▸ **What you have to do**:
Everything from the line with "[0:04.00-0:05.00]" through the last line of the data below should be copied exactly, apart from the pictures.

[Data records Boundary: Start]

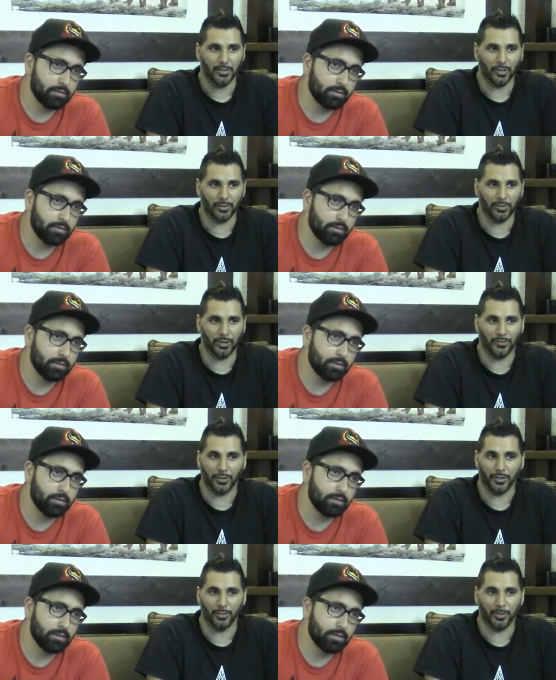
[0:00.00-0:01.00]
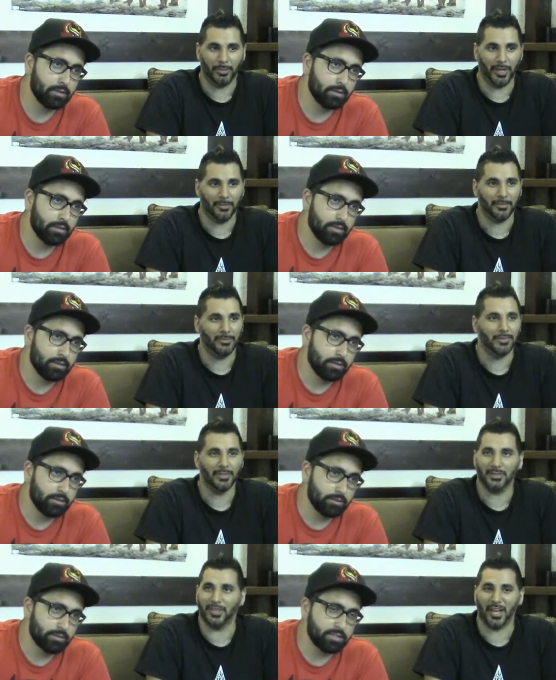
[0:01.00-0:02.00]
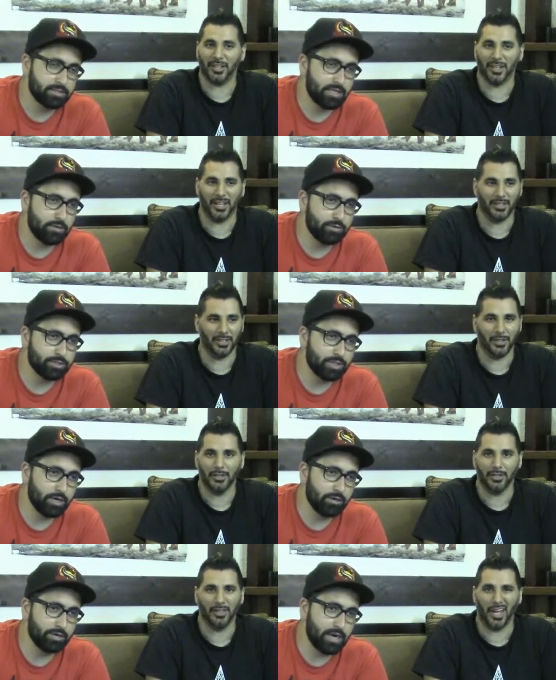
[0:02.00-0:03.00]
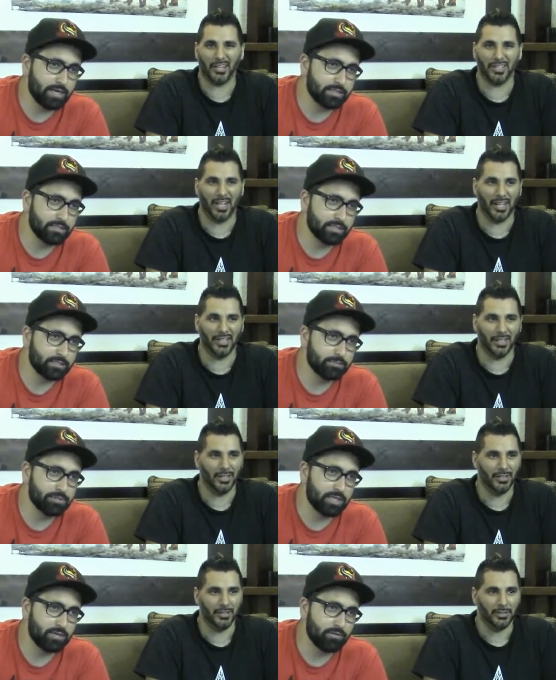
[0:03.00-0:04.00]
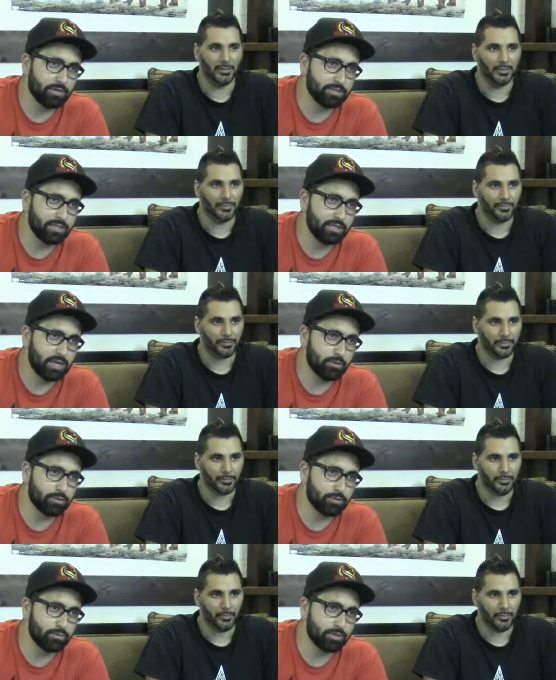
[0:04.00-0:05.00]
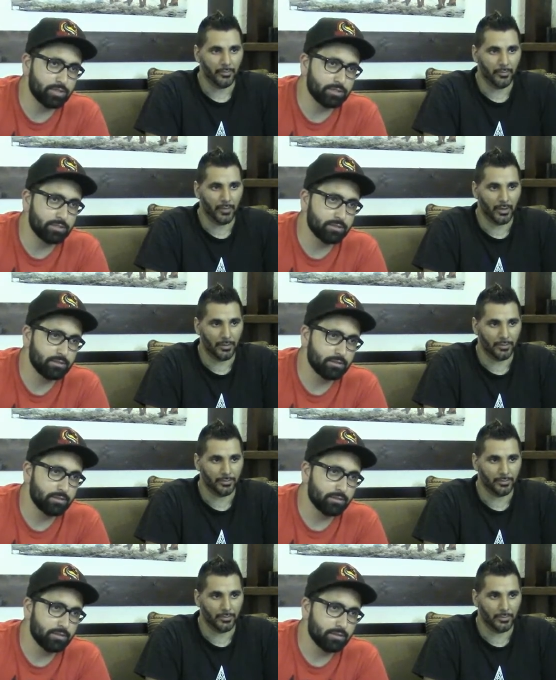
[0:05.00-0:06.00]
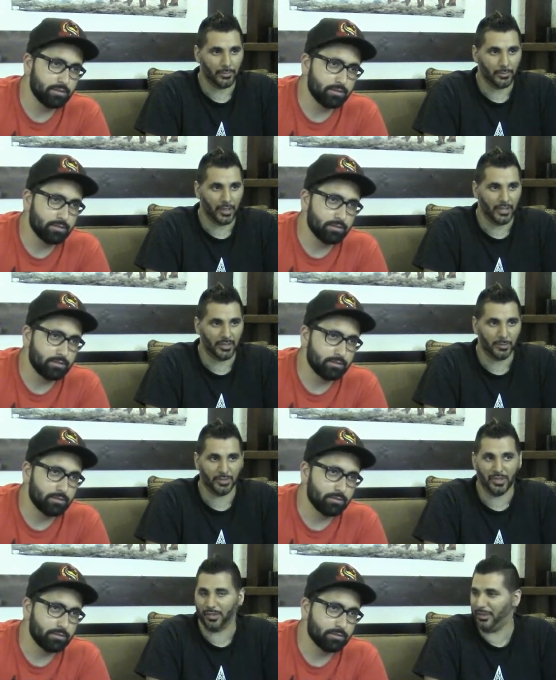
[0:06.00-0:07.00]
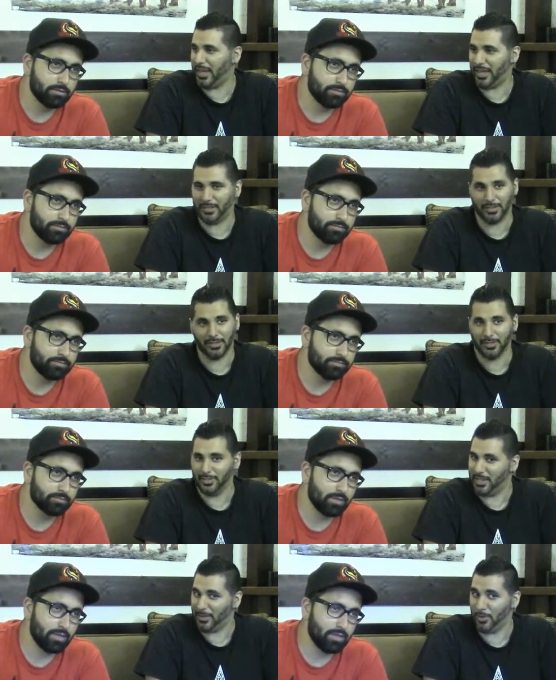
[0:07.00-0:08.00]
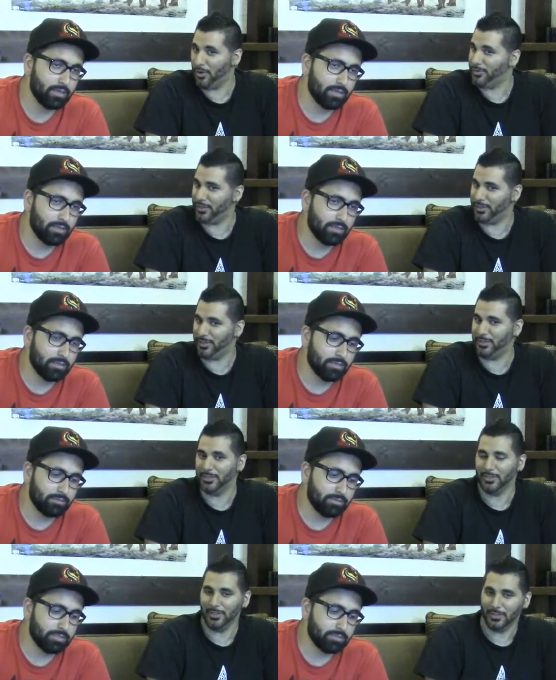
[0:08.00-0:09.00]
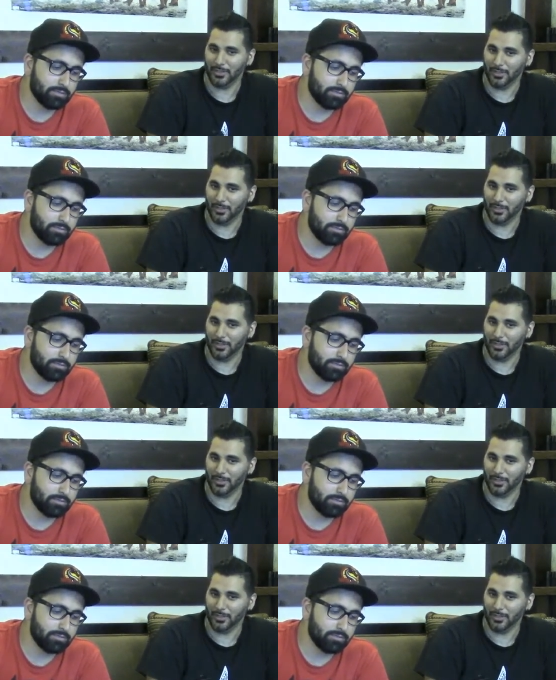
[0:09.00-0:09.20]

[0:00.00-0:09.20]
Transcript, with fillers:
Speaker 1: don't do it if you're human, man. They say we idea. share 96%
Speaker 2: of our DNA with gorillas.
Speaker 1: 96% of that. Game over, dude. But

[Data records Boundary: End]

▸ **Output for this task**:
[0:04.00-0:05.00]
[0:05.00-0:06.00]
[0:06.00-0:07.00]
[0:07.00-0:08.00]
[0:08.00-0:09.00]
[0:09.00-0:09.20]

[0:00.00-0:09.20]
Transcript, with fillers:
Speaker 1: don't do it if you're human, man. They say we idea. share 96%
Speaker 2: of our DNA with gorillas.
Speaker 1: 96% of that. Game over, dude. But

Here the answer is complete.